**TO DO:**
Set out the records below again exactly; skip the images.

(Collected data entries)

============

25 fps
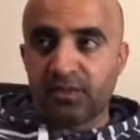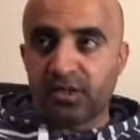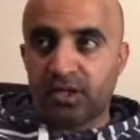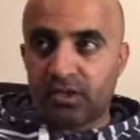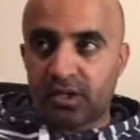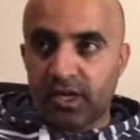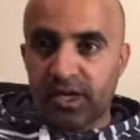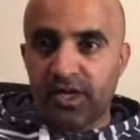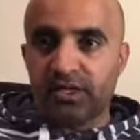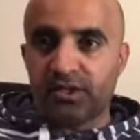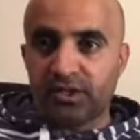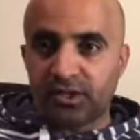
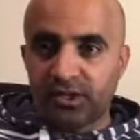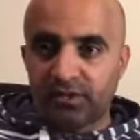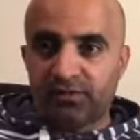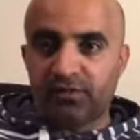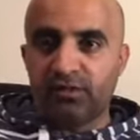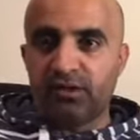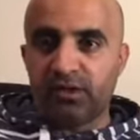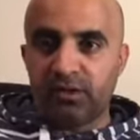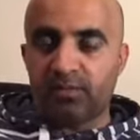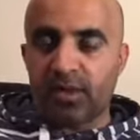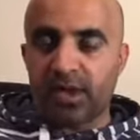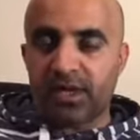okay, so if
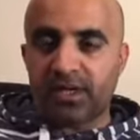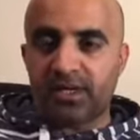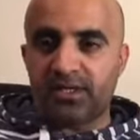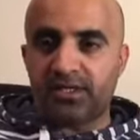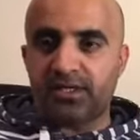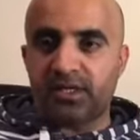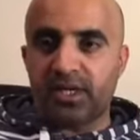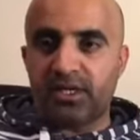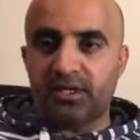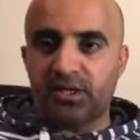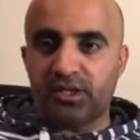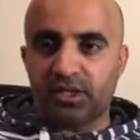you're in
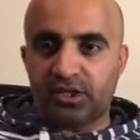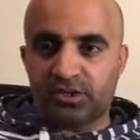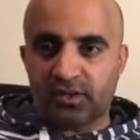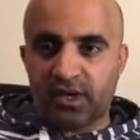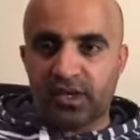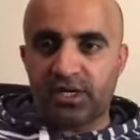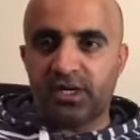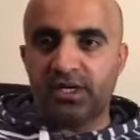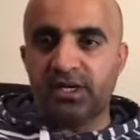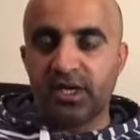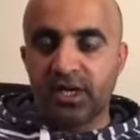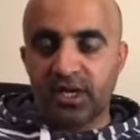Pakistan and you're
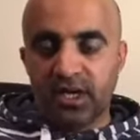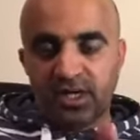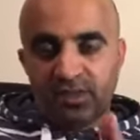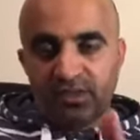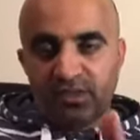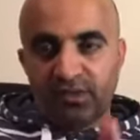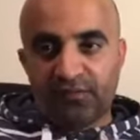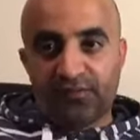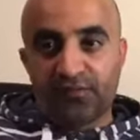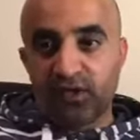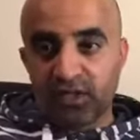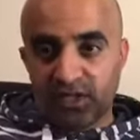stranded,
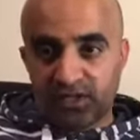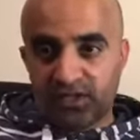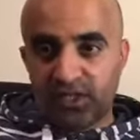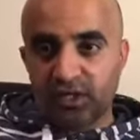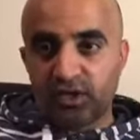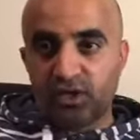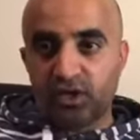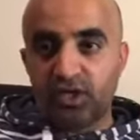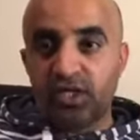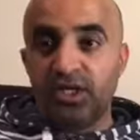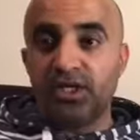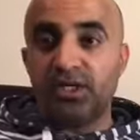the first
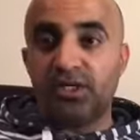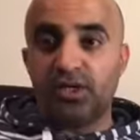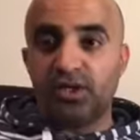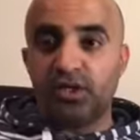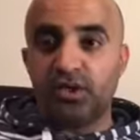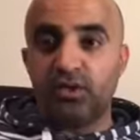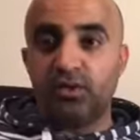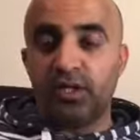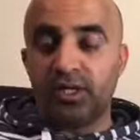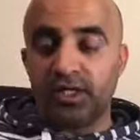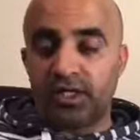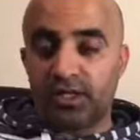thing you need to
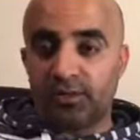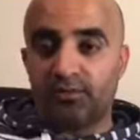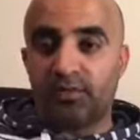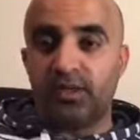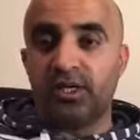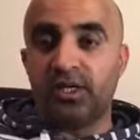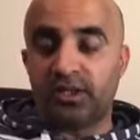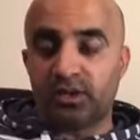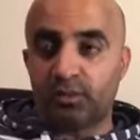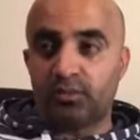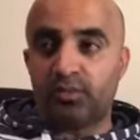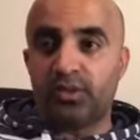do is
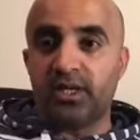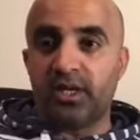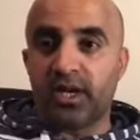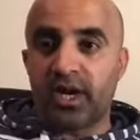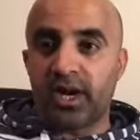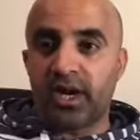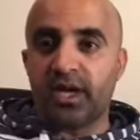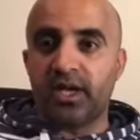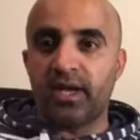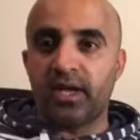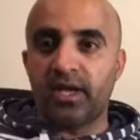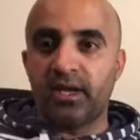speak to
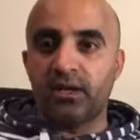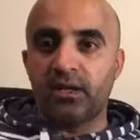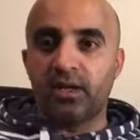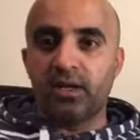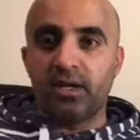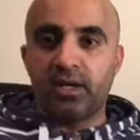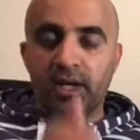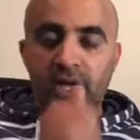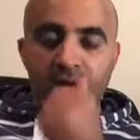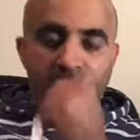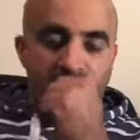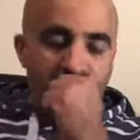PIA.
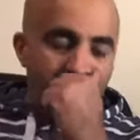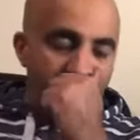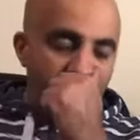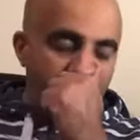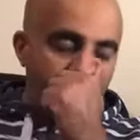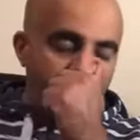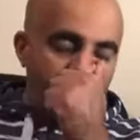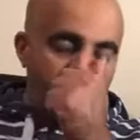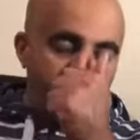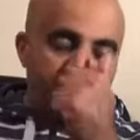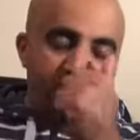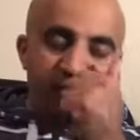
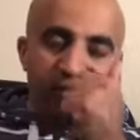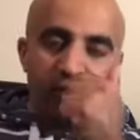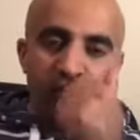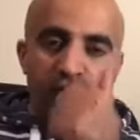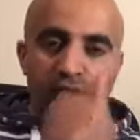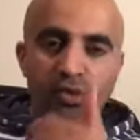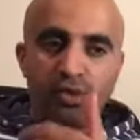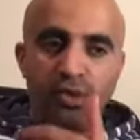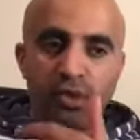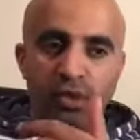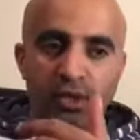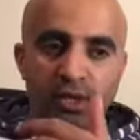And if
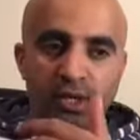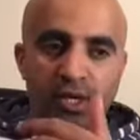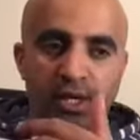you,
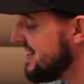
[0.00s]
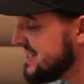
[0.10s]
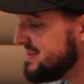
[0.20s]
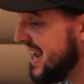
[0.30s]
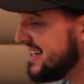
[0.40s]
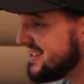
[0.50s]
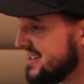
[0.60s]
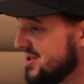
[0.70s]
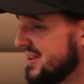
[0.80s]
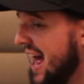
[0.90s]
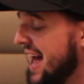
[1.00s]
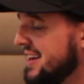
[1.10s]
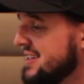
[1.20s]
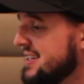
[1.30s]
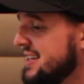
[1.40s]
Or go on some dates, this or
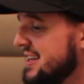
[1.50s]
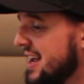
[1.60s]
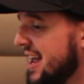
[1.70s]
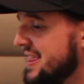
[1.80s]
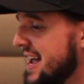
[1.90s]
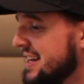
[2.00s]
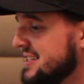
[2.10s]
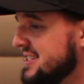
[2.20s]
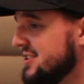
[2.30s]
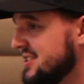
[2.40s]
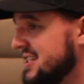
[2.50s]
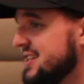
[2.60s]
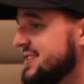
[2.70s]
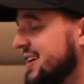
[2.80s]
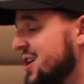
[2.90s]
that, and then still
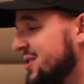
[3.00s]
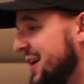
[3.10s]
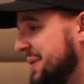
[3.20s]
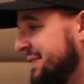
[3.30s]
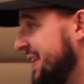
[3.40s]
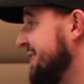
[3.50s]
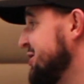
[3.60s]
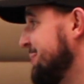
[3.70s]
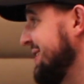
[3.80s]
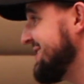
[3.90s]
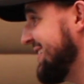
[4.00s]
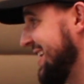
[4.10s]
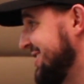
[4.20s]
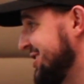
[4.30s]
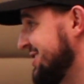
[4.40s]
see it's like, oh, I made $500 today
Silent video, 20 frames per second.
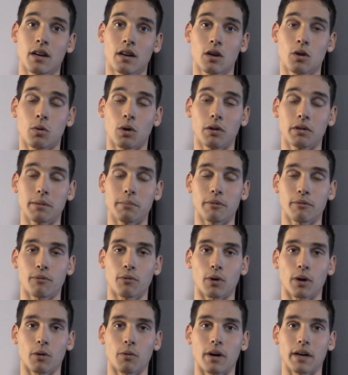quality
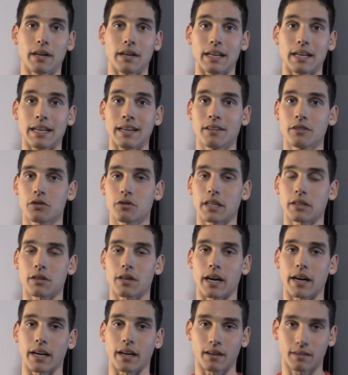before quantity strength
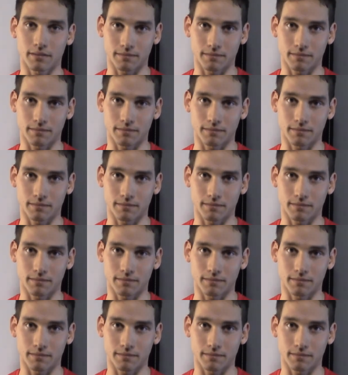training.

============

**TASK OUTPUT:**
25 fps
okay, so if
you're in
Pakistan and you're
stranded,
the first
thing you need to
do is
speak to
PIA.
And if
you,
[0.00s]
[0.10s]
[0.20s]
[0.30s]
[0.40s]
[0.50s]
[0.60s]
[0.70s]
[0.80s]
[0.90s]
[1.00s]
[1.10s]
[1.20s]
[1.30s]
[1.40s]
Or go on some dates, this or
[1.50s]
[1.60s]
[1.70s]
[1.80s]
[1.90s]
[2.00s]
[2.10s]
[2.20s]
[2.30s]
[2.40s]
[2.50s]
[2.60s]
[2.70s]
[2.80s]
[2.90s]
that, and then still
[3.00s]
[3.10s]
[3.20s]
[3.30s]
[3.40s]
[3.50s]
[3.60s]
[3.70s]
[3.80s]
[3.90s]
[4.00s]
[4.10s]
[4.20s]
[4.30s]
[4.40s]
see it's like, oh, I made $500 today
Silent video, 20 frames per second.
quality
before quantity strength
training.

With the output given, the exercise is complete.